O nome do aplicativo do conector não está visível em aplicativos empresariais
Alguns conectores mais antigos não são registrados como aplicativos empresariais separados. Nesse caso, você não pode usar acesso condicional. A única opção é remover o conector da central de administração do Microsoft 365 e recriá-lo com um escopo diferente. Alternativamente, entre em contato com o Suporte da Microsoft para solicitar um novo registro do conector para o seu locatário.
Conflitos de política com regras de acesso condicional existentes
Se o seu locatário já possui políticas de acesso condicional que concedem acesso a todos os aplicativos do Copilot, a política de bloqueio pode ser substituída. Verifique a guia Resultados na política de acesso condicional para ver se outra política se aplica. Reordene as políticas para que a política de bloqueio tenha prioridade mais alta.

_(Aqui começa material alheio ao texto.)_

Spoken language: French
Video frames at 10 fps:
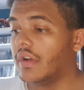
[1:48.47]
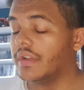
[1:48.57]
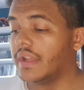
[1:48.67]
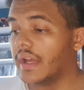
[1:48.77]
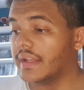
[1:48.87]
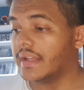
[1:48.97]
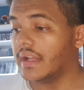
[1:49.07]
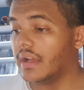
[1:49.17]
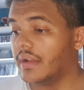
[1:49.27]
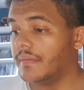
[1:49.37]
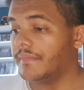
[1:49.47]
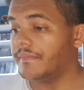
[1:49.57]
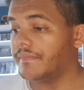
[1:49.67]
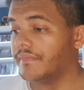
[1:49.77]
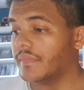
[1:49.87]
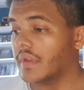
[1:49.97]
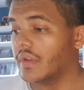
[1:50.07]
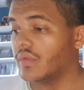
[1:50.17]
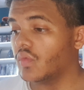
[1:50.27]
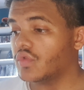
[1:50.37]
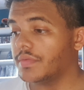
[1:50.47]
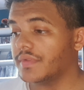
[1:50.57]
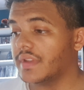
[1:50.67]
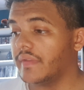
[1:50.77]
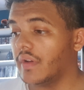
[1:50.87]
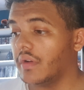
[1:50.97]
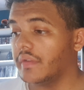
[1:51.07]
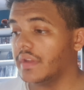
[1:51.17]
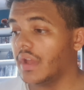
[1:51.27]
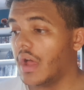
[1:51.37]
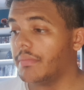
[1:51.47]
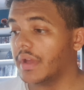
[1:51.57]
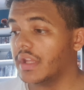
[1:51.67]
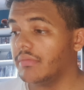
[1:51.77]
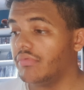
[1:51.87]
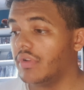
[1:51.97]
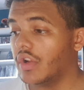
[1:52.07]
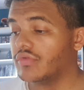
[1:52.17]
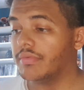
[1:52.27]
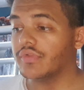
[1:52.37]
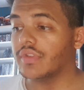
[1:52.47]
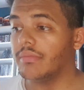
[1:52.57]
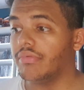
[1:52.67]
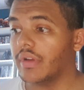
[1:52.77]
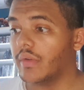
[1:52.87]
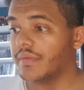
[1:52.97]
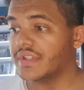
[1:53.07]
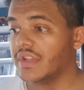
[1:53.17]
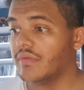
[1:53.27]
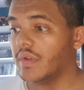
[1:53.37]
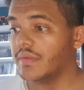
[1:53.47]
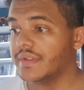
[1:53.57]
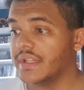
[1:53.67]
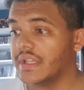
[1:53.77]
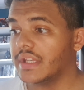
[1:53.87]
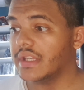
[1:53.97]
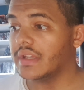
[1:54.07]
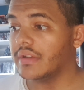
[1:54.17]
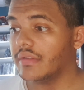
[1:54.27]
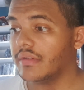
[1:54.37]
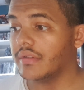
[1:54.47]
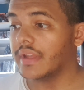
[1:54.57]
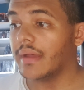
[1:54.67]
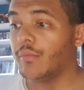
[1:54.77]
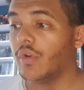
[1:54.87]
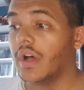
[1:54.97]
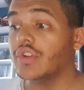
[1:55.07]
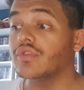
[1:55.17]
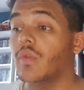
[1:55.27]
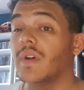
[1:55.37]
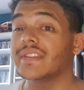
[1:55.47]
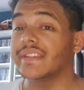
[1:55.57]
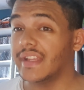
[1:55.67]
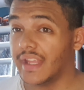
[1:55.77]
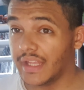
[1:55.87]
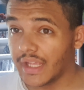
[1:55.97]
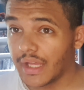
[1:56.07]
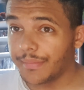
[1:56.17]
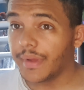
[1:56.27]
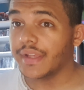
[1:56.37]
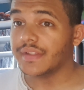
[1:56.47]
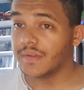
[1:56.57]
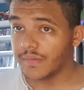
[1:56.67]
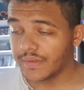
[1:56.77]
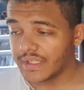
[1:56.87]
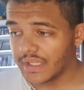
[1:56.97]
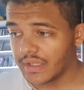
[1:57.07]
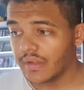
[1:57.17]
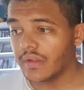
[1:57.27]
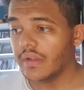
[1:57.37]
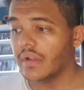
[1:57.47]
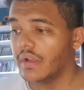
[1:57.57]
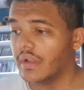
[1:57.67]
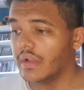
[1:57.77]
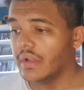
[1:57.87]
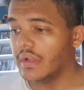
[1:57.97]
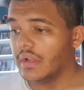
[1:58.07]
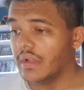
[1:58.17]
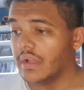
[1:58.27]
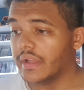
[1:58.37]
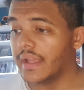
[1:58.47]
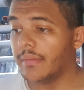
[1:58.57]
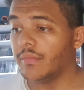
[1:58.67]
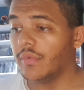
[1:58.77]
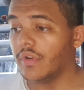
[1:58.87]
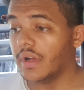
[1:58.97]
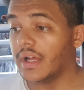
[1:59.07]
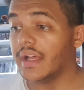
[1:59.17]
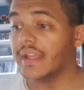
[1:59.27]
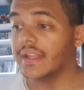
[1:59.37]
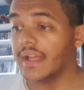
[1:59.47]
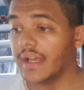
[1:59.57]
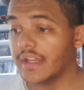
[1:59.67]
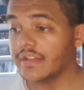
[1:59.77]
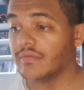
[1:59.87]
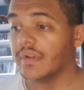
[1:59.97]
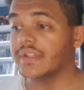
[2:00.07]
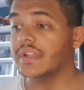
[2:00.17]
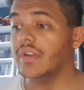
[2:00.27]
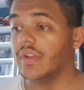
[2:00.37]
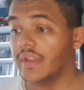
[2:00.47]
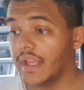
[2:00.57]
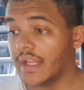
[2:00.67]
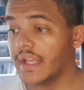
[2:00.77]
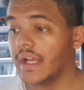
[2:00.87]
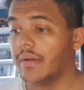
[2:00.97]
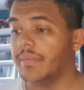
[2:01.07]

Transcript: en arrêter là. Donc je pense qu'il va revenir. Après Nibula, je pense qu'elle pourrait continuer aussi. Gamora, je crois, que c'est sa dernière apparition aussi. Gamora et Drax, je crois que c'est leur dernière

| Item | Bloqueio por Acesso Condicional | Licenciamento Baseado em Grupo |
|---|---|---|
| Descrição | Bloqueia a autenticação no aplicativo do conector para usuários selecionados | Remove a licença do Copilot de usuários selecionados |
| Efeito em outros recursos | Apenas o conector é bloqueado; o Copilot continua funcionando | Todos os recursos do Copilot são removidos para o usuário |
| Tempo de configuração | 15 minutos | 10 minutos |
| Granularidade | Por conector | Por plano de serviço |
Agora você pode desabilitar um conector específico do Copilot para um usuário ou grupo sem afetar o restante da organização. Comece identificando o aplicativo do conector em aplicativos empresariais, depois crie um grupo de segurança e aplique uma política de bloqueio de acesso condicional. Teste a política com um usuário bloqueado para confirmar que os dados do conector estão ocultos. Se precisar bloquear vários conectores, repita o processo para cada registro de aplicativo.